What changed. SoftBank announced a €75B investment in French AI data centers — 5 GW of total capacity by 2031 (Fortune). First phase: €45B and 3.1 GW in the Hauts-de-France region (Dunkirk, Bosquel, Bouchain). Announced at Macron’s “Choose France” summit. Partners: EDF (electricity) and Schneider Electric (factory automation).
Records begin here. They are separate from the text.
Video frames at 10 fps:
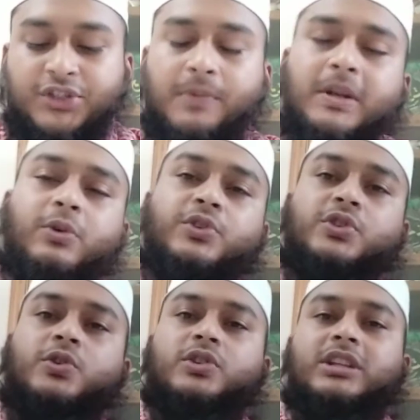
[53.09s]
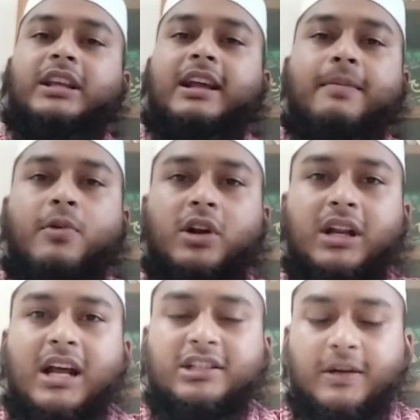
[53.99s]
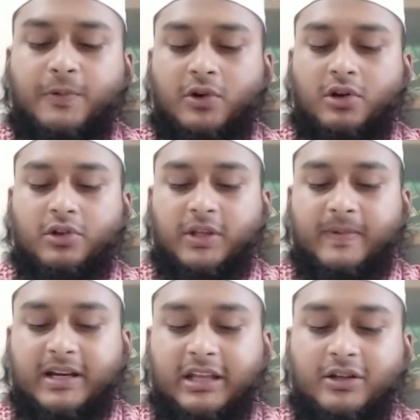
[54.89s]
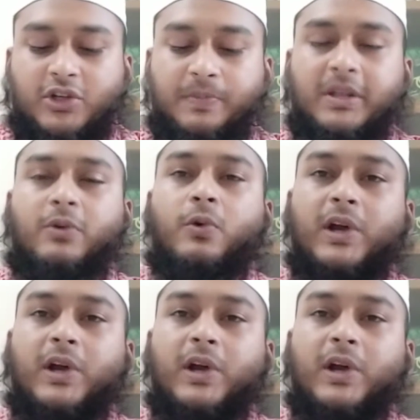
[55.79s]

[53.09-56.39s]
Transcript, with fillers: স্বপ্নে অজু করতে দেখা মনের আশা পূর্ণ হতে পারে স্বপ্নেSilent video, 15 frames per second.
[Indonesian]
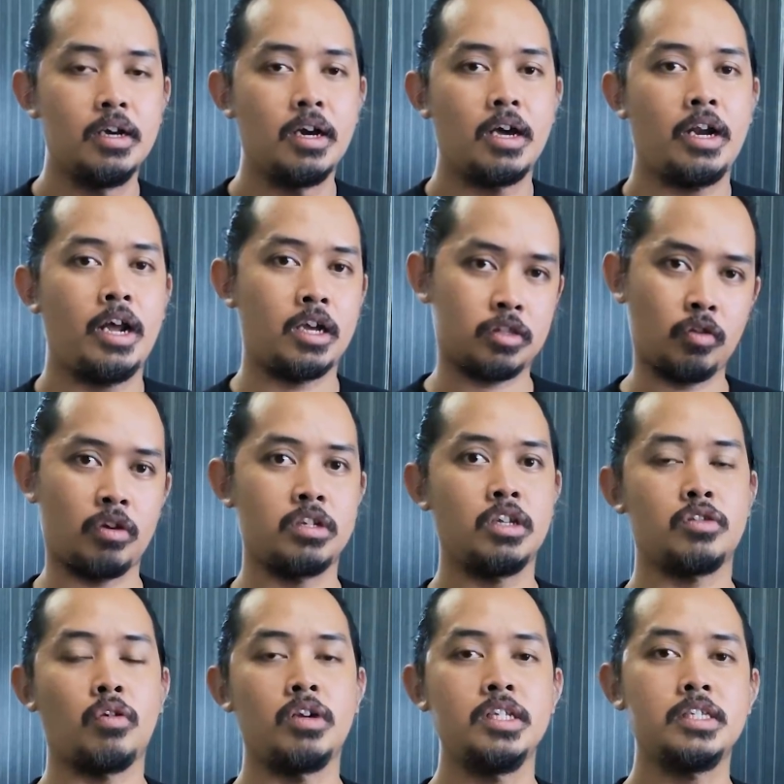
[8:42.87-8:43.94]
reaktornya
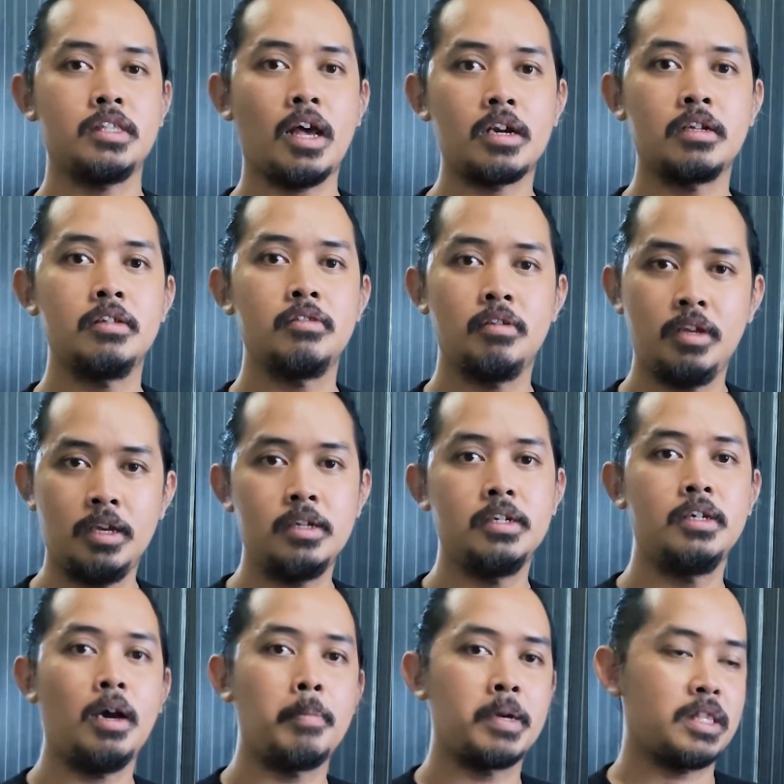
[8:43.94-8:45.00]
Tony Stark gitu ya di
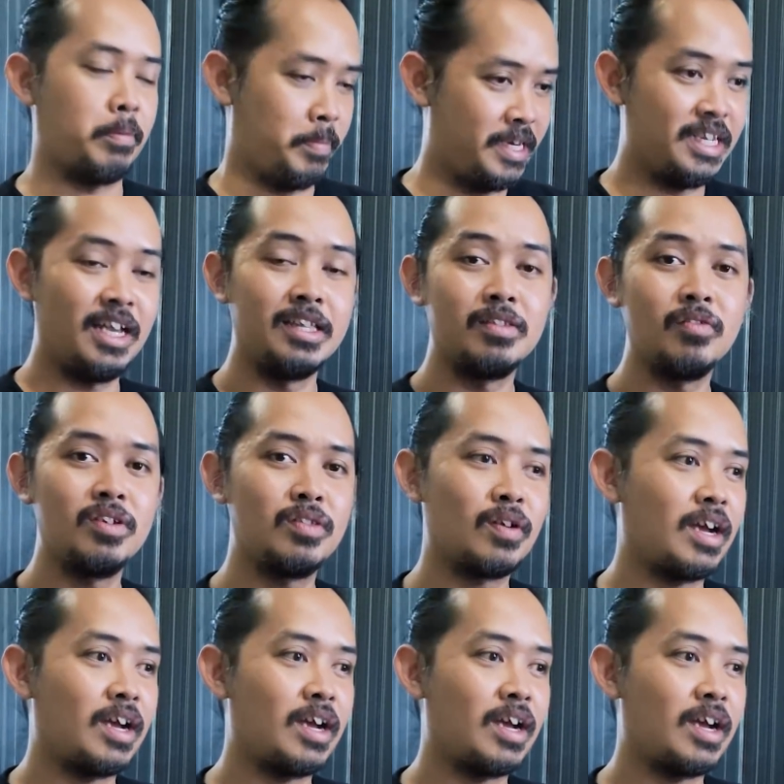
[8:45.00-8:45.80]
apartemennya itu gitu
Why it matters. This is the largest European AI infrastructure commitment from a single firm. Macron is positioning France as the alternative to the US and China in the sovereign AI market. For Baltic and European companies this means: real EU-based AI cloud providers will arrive in the next 2-3 years — usable without transferring data to the US, a critical requirement for GDPR and NIS2 compliance.

What to do this month.

  • If your AI usage faces data residency requirements (health, finance, government clients) — demand a roadmap from your vendor showing EU data centers (not US/UK).
  • Audit current AI contracts — where exactly is data processed? Many “European” AI solutions today call US APIs under the hood.
  • Keep a 12-month window for choice: commitments made now with US-based AI vendors could become a migration burden when competitive EU alternatives arrive.

What I expect.

  • By mid-2027, at least 2 real, functioning EU sovereign AI offerings will be available (Mistral as model + French/German hosting).
  • In the next 6-12 months, large EU enterprises (banking, telco) will start requiring “EU sovereign AI” clauses in contracts.
  • For European companies with EU client portfolios, this becomes a sales argument — “we process your data only on EU infrastructure”.

Today’s picture

All three stories are one story: the AI market split into three layers today. Bottom — physical infrastructure (SoftBank, data centers, sovereignty). Middle — models becoming a commodity bundle (OpenRouter routing). Top — applications whose real economics are now visible (Microsoft counting tokens). The critical question for any leader: which layer do you compete in? If models — you won’t earn margin. If applications or data — you need to know your token cost structure this month.

EventConsequence
Microsoft switches to usage-based pricingAI costs become unpredictable; a budget control layer is required
OpenRouter $1.3B valuationModels are a commodity; multi-vendor architecture becomes standard
SoftBank €75B in FranceEuropean sovereignty infrastructure real by 2027-2028; plan the transition

3 questions for leadership:

  • How many tokens per month does our company consume now, and what is its growth rate?
  • Is our AI architecture locked to one vendor — and what happens if they double the price?
  • Will our clients soon demand EU data residency for AI processes — and can we deliver it?